• _TO DO_
Transcribe the listing exactly, skipping every picture.

• _DATA BELOW_
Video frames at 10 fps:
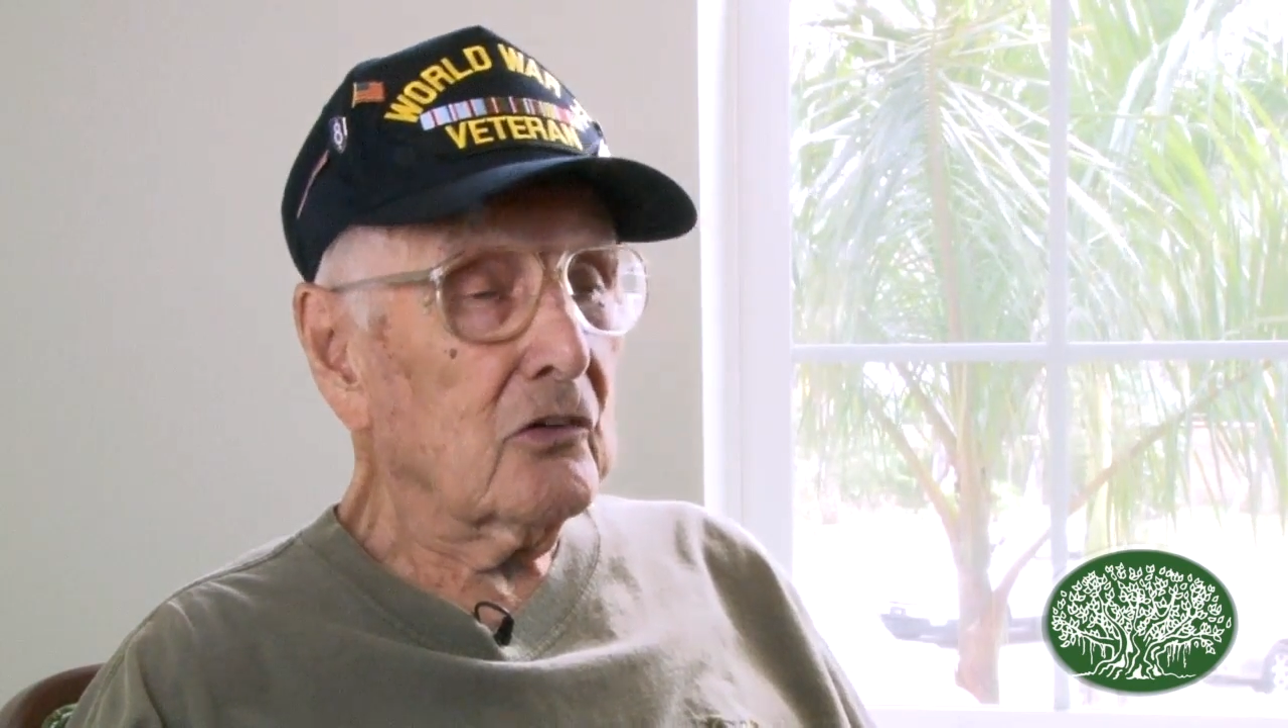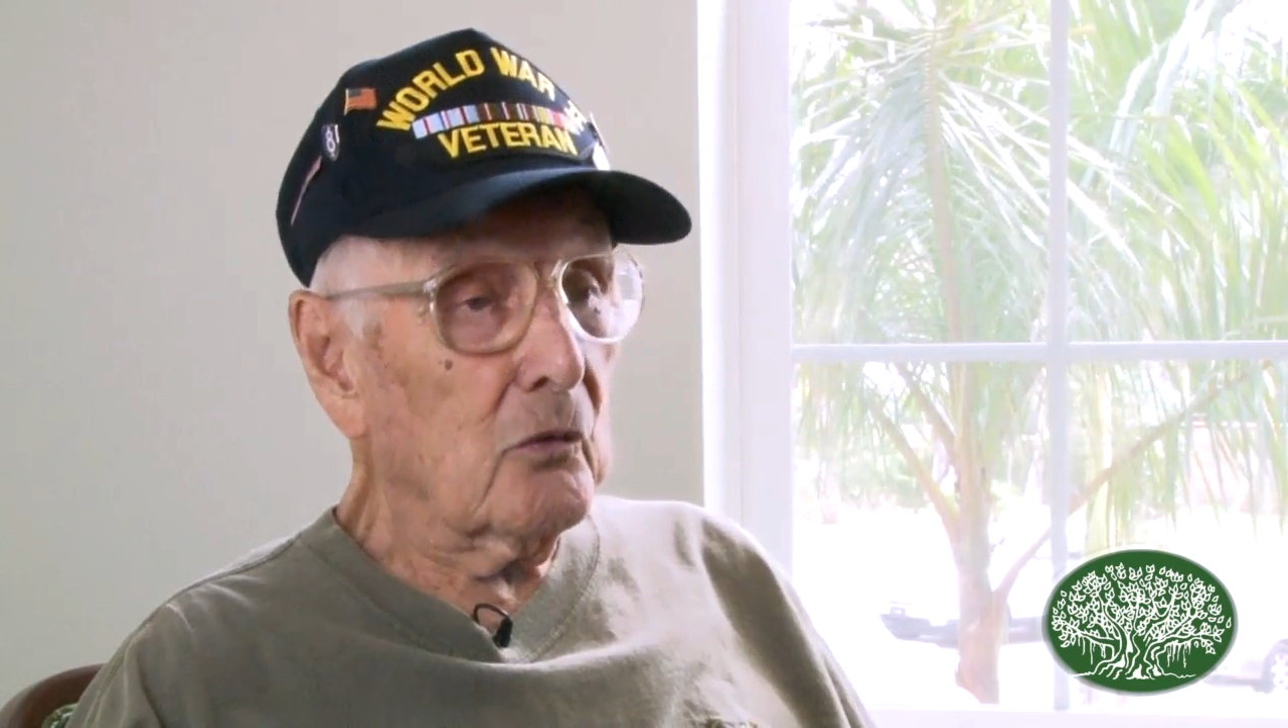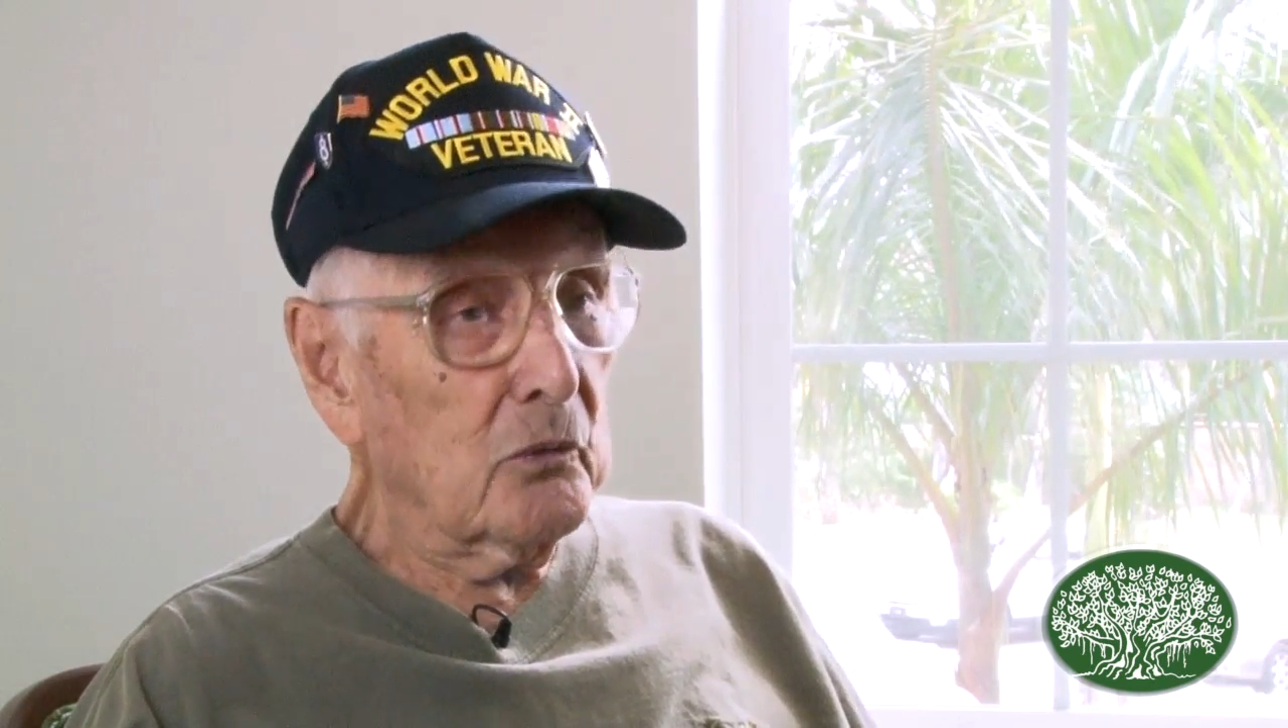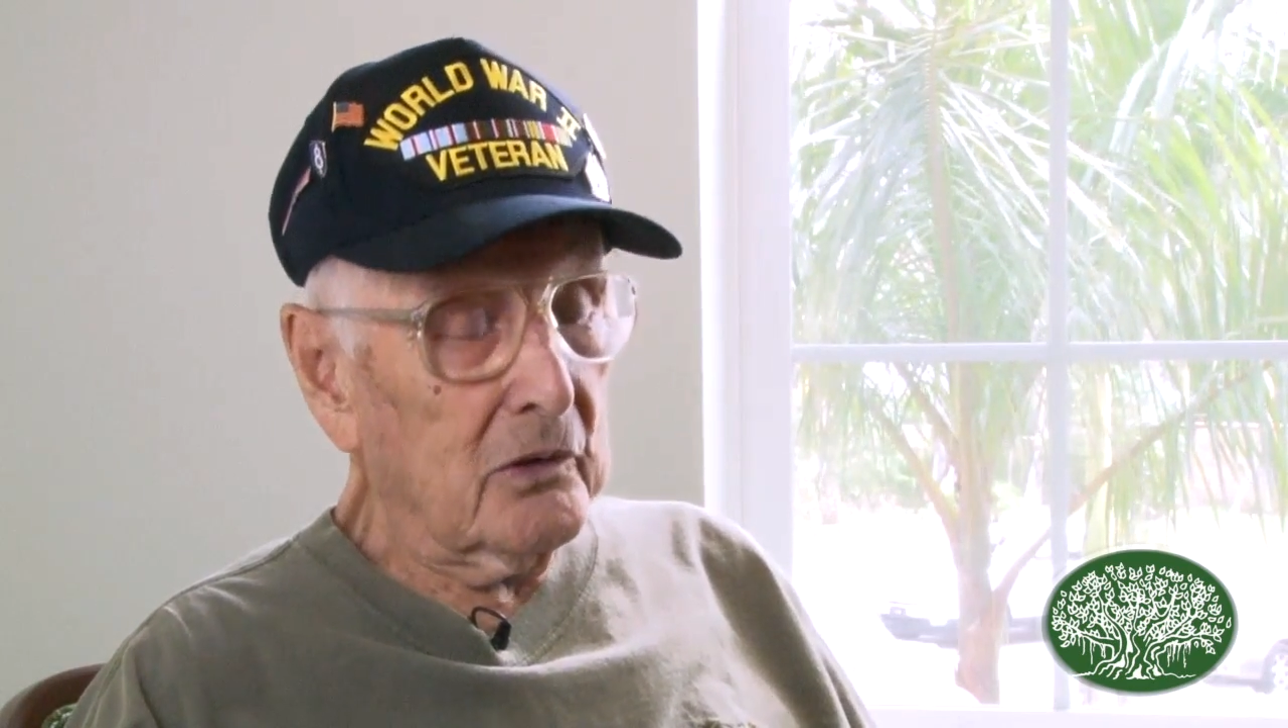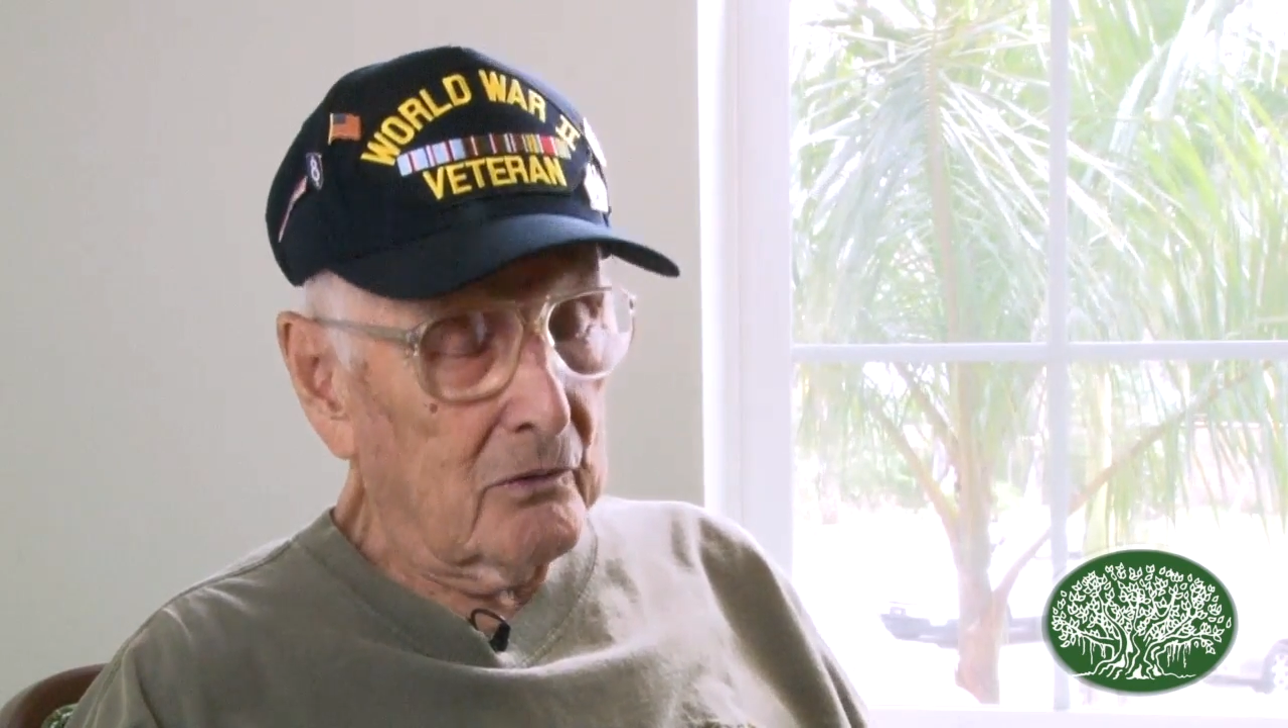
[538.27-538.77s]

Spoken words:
So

• _YOUR SOLUTION_
Video frames at 10 fps:
[538.27-538.77s]

Spoken words:
So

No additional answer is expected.